Com a conquista do grau de investimento, a expectativa é de que o mercado de capitais continue em forte efervescência e atraia novos recursos. Outra boa notícia: os investidores estrangeiros despertaram para o fato de que as maiores oportunidades de negócios estão em economias emergentes e não mais em mercados maduros, já consolidados. É por essa razão que vemos um aumento crescente na quantidade de fusões e aquisições, sobretudo por aqui.
O que, na minha opinião, é resultado de quatro importantes fatores: o crescimento econômico da região, a estabilidade política, o Real forte e o espírito empreendedor. Cenário que considero extremamente propício para entrada de um número maior de investimentos. Não restam dúvidas de que o Brasil vive outro patamar, ao vislumbrar um futuro aporte de fundos de “private equity”, munidos de muito dinheiro em caixa e com apetite voraz por aquisições.
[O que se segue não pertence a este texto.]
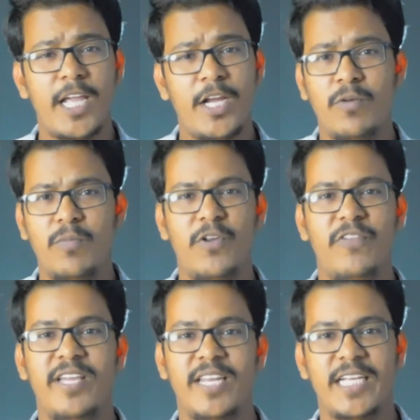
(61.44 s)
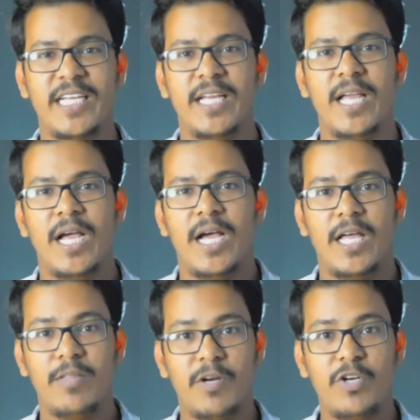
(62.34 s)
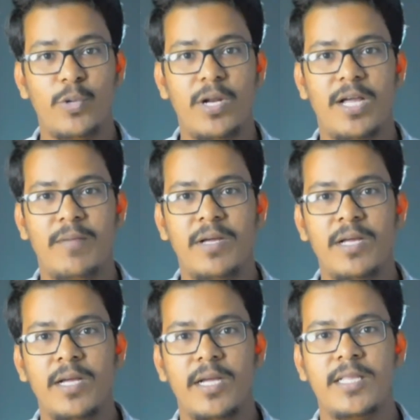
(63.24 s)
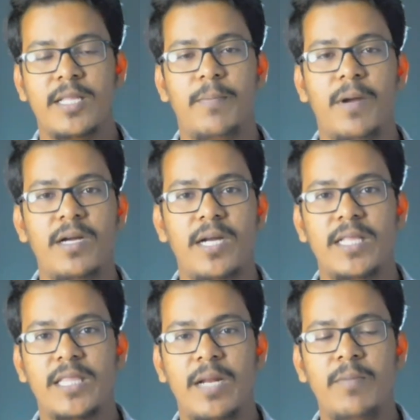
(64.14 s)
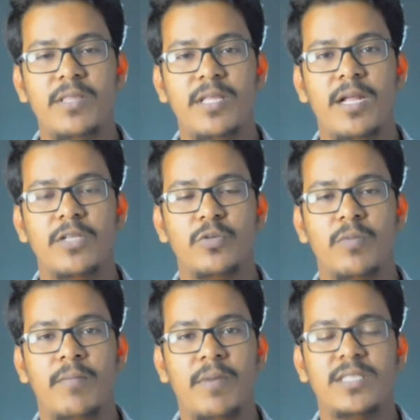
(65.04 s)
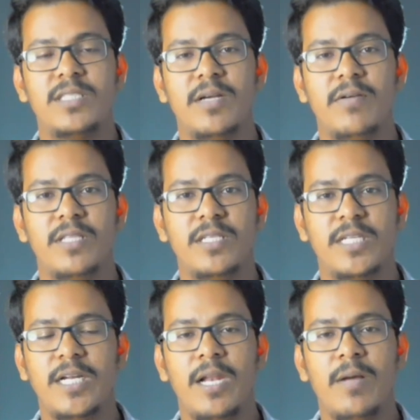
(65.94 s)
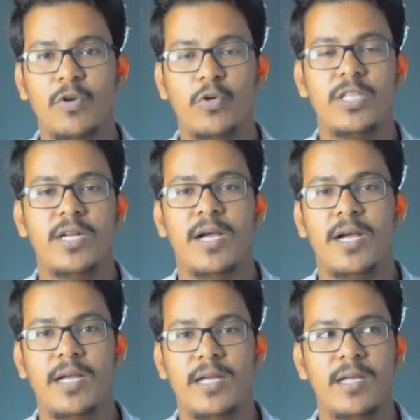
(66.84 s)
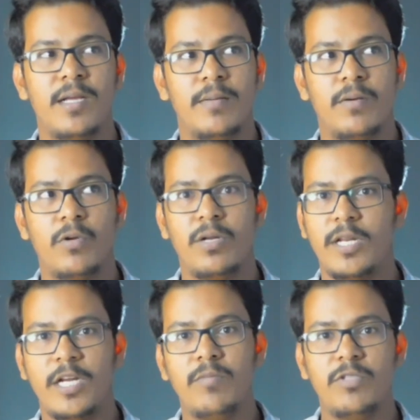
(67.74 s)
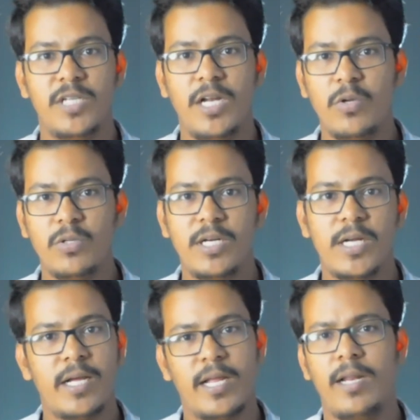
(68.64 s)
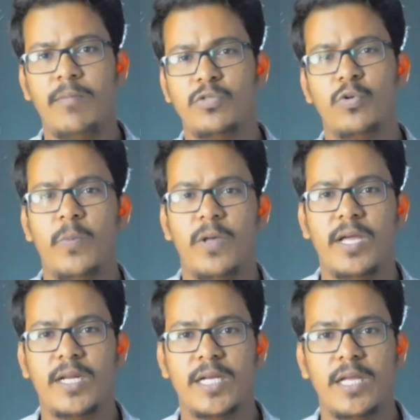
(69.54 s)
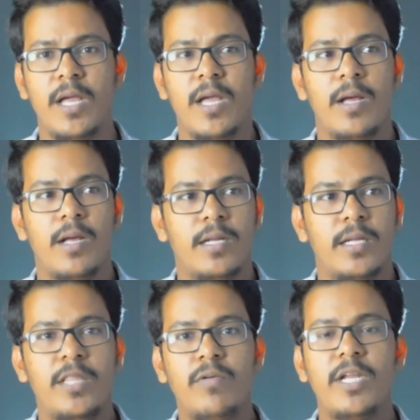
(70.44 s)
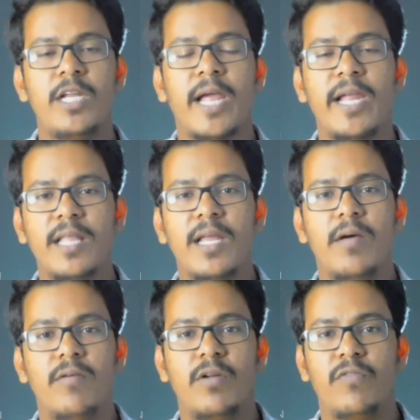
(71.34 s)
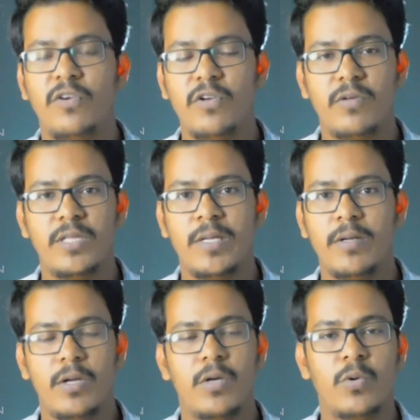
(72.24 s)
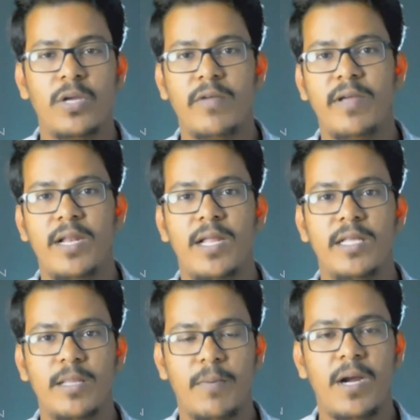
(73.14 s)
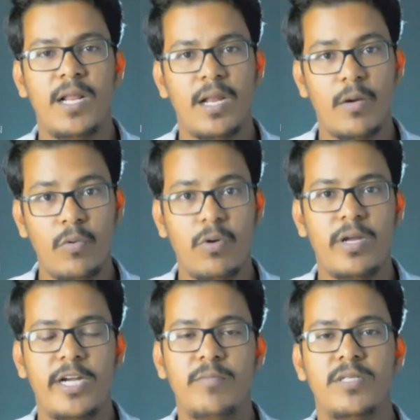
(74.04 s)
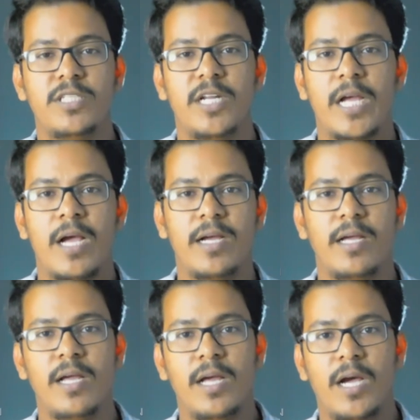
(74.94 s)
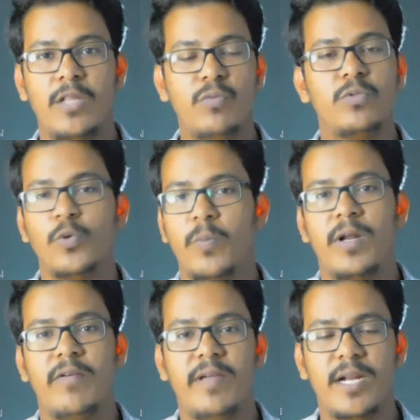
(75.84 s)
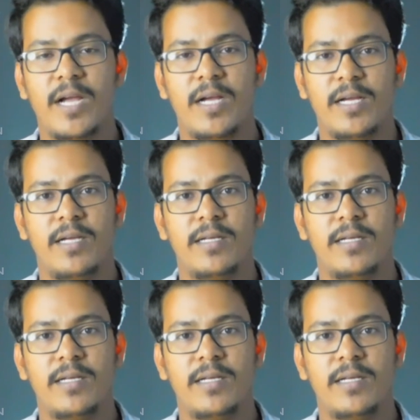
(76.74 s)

கேட்கணும் போலவே இருக்கு அது மட்டும் இல்லாமல் இந்த பாட்டில் தளபதிலாம் சும்மா மாசா வந்து எல்லாம் கொடுத்துருக்காங்க ஒரு ரெண்டு மூணு ஸ்டெல்லு கொடுத்துருக்காங்க எல்லாமே சூப்பராக இருக்குது இது வரைக்கும் நயன்தாரா அவர்கள் ஃபோட்டோ வந்து கொடுக்கவே இல்லை இந்த பாடலில் அவங்களும் இடம் பிடிச்சிருக்காங்க அதுவும் சூப்பராகவே இருக்காங்க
No entanto, pouca gente vem aproveitando esse mar de possibilidades. Ainda há muito o que ser feito em relação ao enorme potencial de mercado que existe. Em meio às previsões para lá de otimistas de alguns especialistas sobre um recorde no volume de operações de fusões e aquisições este ano, destaco a importância da figura do “advisor”, na busca por alternativas e formas eficientes de condução dos negócios, bem como no desenvolvimento de estratégias.
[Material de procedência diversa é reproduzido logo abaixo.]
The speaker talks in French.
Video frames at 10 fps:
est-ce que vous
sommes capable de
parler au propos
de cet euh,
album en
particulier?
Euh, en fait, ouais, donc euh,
Numa transação de fusões e aquisições, para o comprador, há três pontos importantes a observar. O primeiro refere-se à validação do significado estratégico daquela operação. Se ela faz sentido ou não. O segundo, quanto à precificação do negócio. E aqui o “advisor” dá uma contribuição enorme ao encontrar a melhor relação entre o preço pago e o valor justo para o negócio. Além, é claro, de identificar os riscos potenciais, visando minimizá-los, o terceiro aspecto importante a observar. Enquanto do lado da empresa que está vendendo o negócio, é papel do “advisor” otimizar o preço obtido com a transação por meio da identificação de valores não percebidos pelos proprietários. Sem esquecer de criar estratégias que convençam os candidatos à aquisição sobre os benefícios da transação.